Tuesday, November 10, 2015

What's left of early goal directed therapy after ProCESS, ARISE and ProMISe?

A recent review, seeking to answer that question and summarizing the evidence, concluded:

Conventional management that focuses on early antibiotics and targeted resuscitation has contributed to improvements in survival of patients with septic shock over the last decade. New evidence from the ProCESS, ARISE and PRoMISe trials, however, suggests that structured ‘early goal-directed resuscitation’ with routine placement of a central venous catheter, monitoring of mixed venous oxygen saturation and aggressive red cell transfusion does not improve outcomes in most patients with septic shock. The nuances of fluid and vasopressor administration in early septic shock remain incompletely defined. Further, development and validation of practical methods for accurately assessing optimal fluid administration is needed. Future studies that seek to address these issues will likely benefit from emerging novel techniques, including molecular diagnostics and adaptive trial designs.

EGDT works but, like the Mediterranean diet, it is a bundle of interventions. Questions left unanswered by the Rivers study revolved around which of the components of the bundle were responsible for benefit and how they might be optimally used. These questions were partially answered in ProCESS, ARISE and ProMISe. Now I'm going to rant.

CVP and ScvO2

Findings in the three new trials suggested that invasive monitoring of these parameters was not mandatory for improved outcomes. The findings unleashed an immediate fire-storm of criticism of EGDT which was simplistic and misguided, saying in effect that these interventions were worthless and that EGDT was “dead.” There was no warrant for such statements. What the new trials demonstrated was merely that we still do not know the best way to perform hemodynamic assessment. Patients in the non-EGDT arms of these trials underwent careful noninvasive clinical hemodynamic assessment. So invasive may be no better than noninvasive but no one would argue that critically ill patients don't need ongoing hemodynamic assessment. That means therapy is, whether by invasive or noninvasive means, directed to goals. Viewed from that perspective EGDT is very much alive.

What's ironic is that among those same people who are trashing EGDT there's been a flurry of interest in newer methods of hemodynamic assessment, some of which are cumbersome, based on things like point of care echo and pulse pressure variation. All are aimed at providing EGDT! One of the more popular ones, IVC imaging, is nothing more than a surrogate for CVP. Others aim to estimate cardiac output. We got a chance to try that a couple of decades ago with the PA catheter and look what happened. None of these newer methods have been subjected to the rigors of the RCT. If they ever are, perhaps in a decade or so, they may all go the way of the CVP line, who knows?

There may be a conflict of interest at play. After all, critical care types love point of care echo. Why hasn't there been more interest, for example, in impedance cardiography which is arguably just as well validated and certainly provides more continuous data in real time?


The hematocrit target of 30 used in the Rivers study was not picked out of thin air.
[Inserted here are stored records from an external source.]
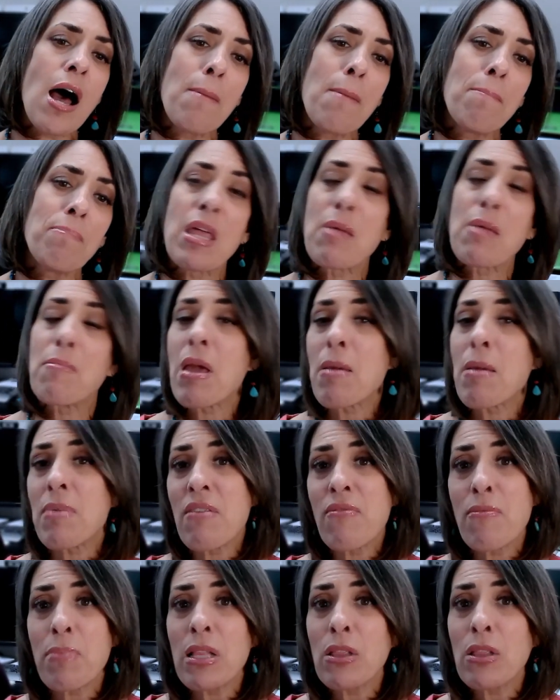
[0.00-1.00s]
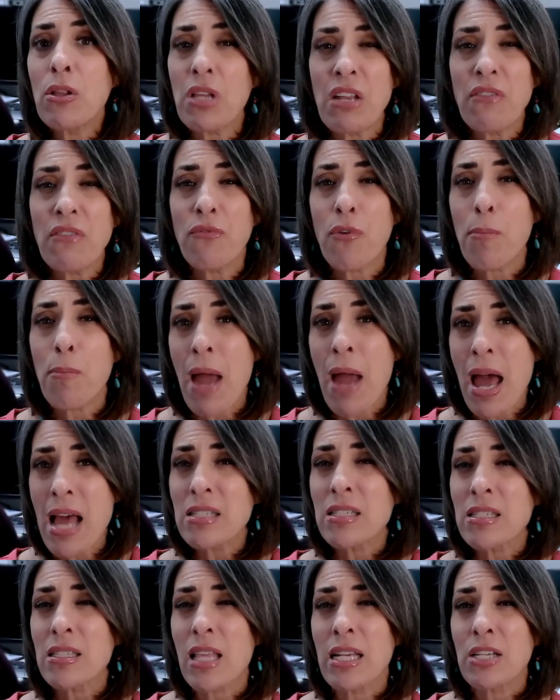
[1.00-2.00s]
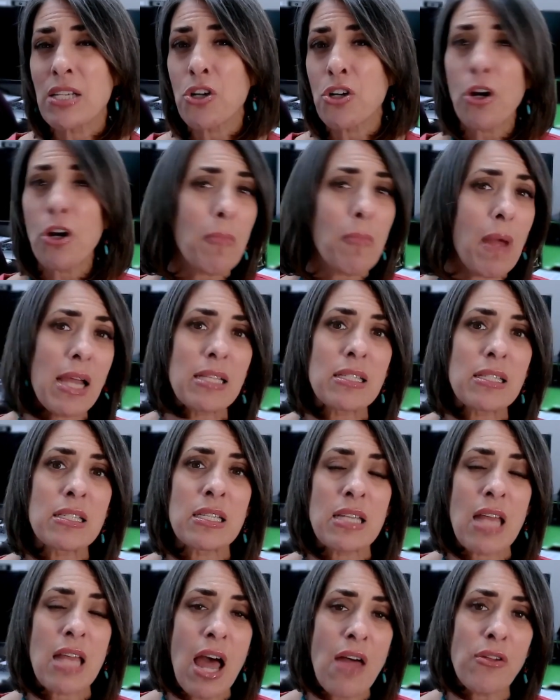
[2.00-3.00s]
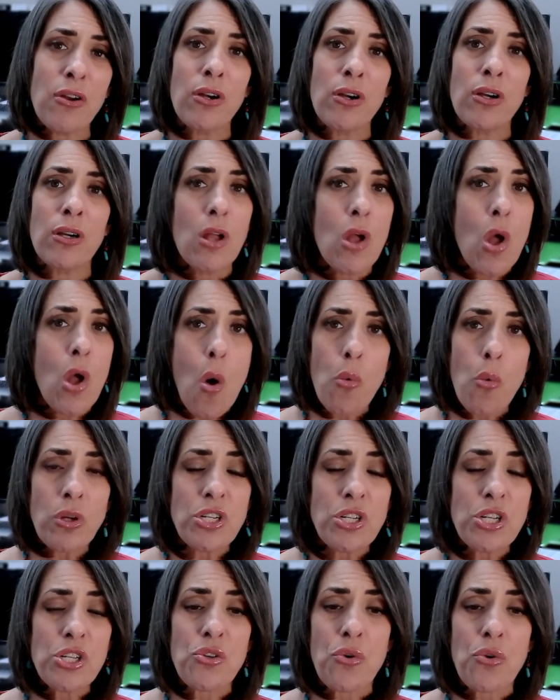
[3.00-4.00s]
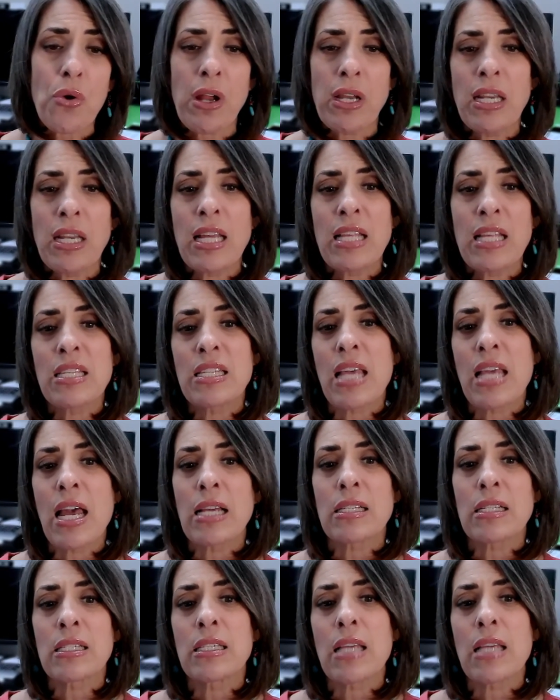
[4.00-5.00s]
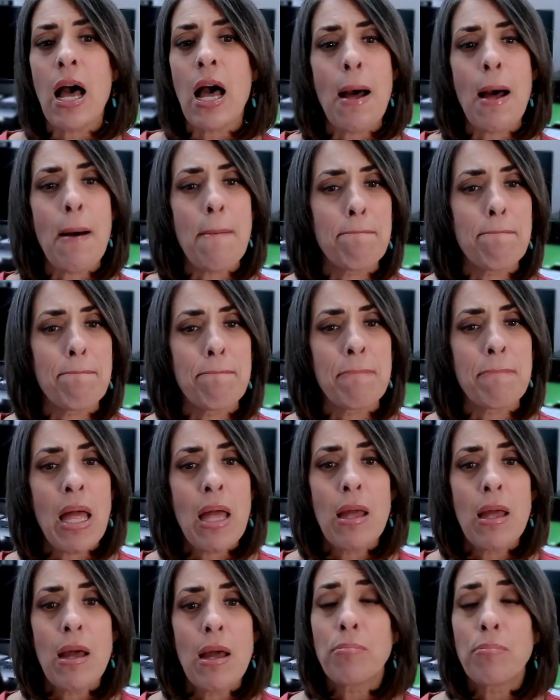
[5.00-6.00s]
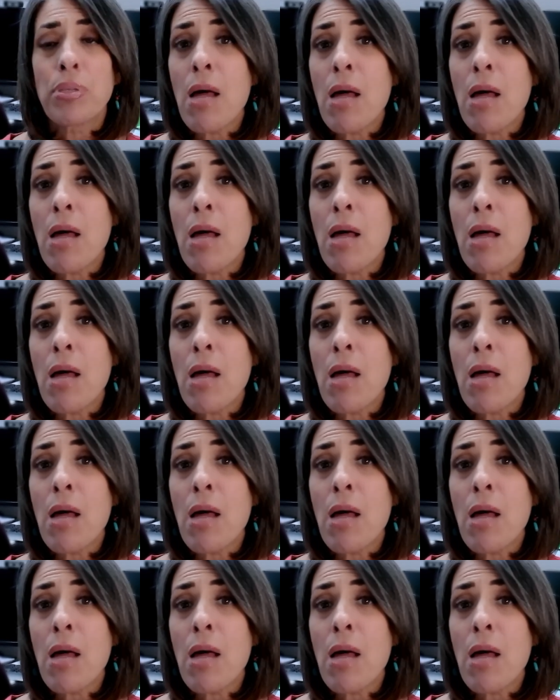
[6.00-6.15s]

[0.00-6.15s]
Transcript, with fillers: Um, they may even be looking for pests like termites and other wood-destroying insects, um,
It was based on physiologic rationale that the higher the oxygen carrying capacity the better, but that above levels of about 30 increases in blood viscosity begin to counterbalance benefits. The new trials suggested that lower targets are appropriate, but they by no means negate the hemoglobin and hematocrit as useful goals.
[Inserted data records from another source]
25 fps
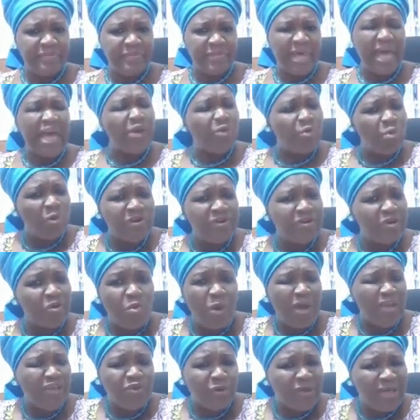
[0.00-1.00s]
I wonder
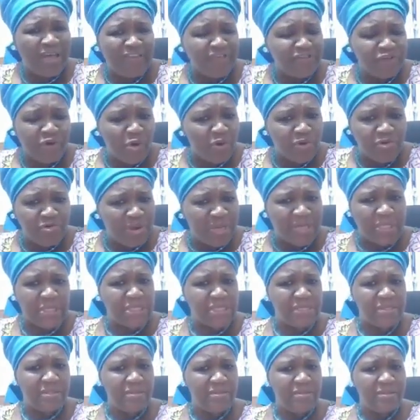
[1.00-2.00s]
why you can't
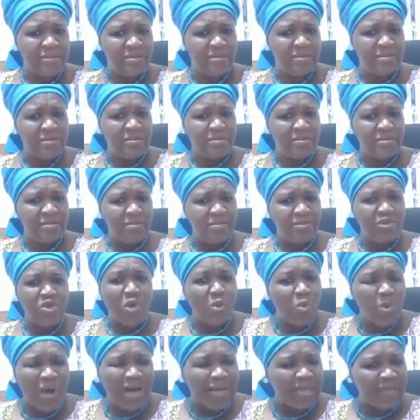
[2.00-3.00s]
correct
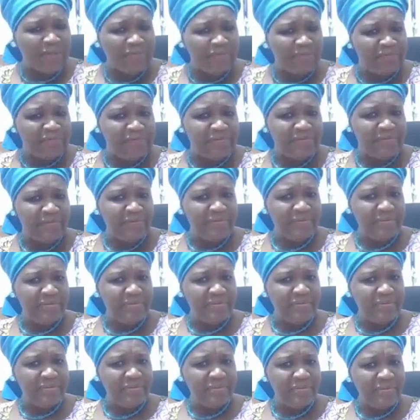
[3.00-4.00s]
your wives.
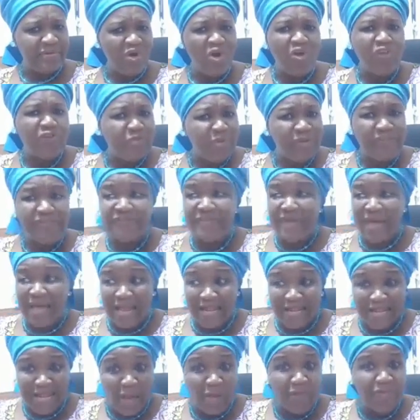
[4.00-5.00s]
Husbands that
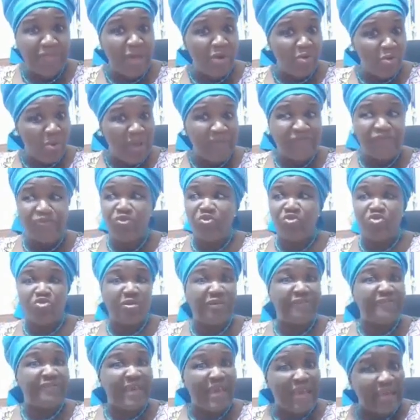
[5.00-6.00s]
allow their wives to
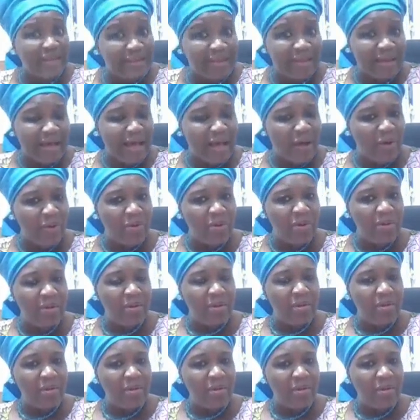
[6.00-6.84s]
dress anyhow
Dobutamine was not addressed in the review but it was one of the interventions in the Rivers study. Findings from the new trials suggested that dobutamine did not need to be given in a rigid protocolized fashion. Non-EGDT patients got dobutamine but at a lower frequency. Following the announcement of the new findings there appeared to have be a rising interest in using point of care echo to guide the use of dobutamine in patients with septic shock. In one sense this looks like a retreat from evidence based medicine. That is, there seems to have been a shift in dobutamine usage from the way it was specifically tested in a randomized controlled trial to usage according to physiologic rationale. But it's more complicated than that because dobutamine was part of a bundle. We still don't know exactly what role dobutamine has in septic shock. The most we can say from the study findings is that judgment of the individual clinician is as effective as adherence to a rigid protocol.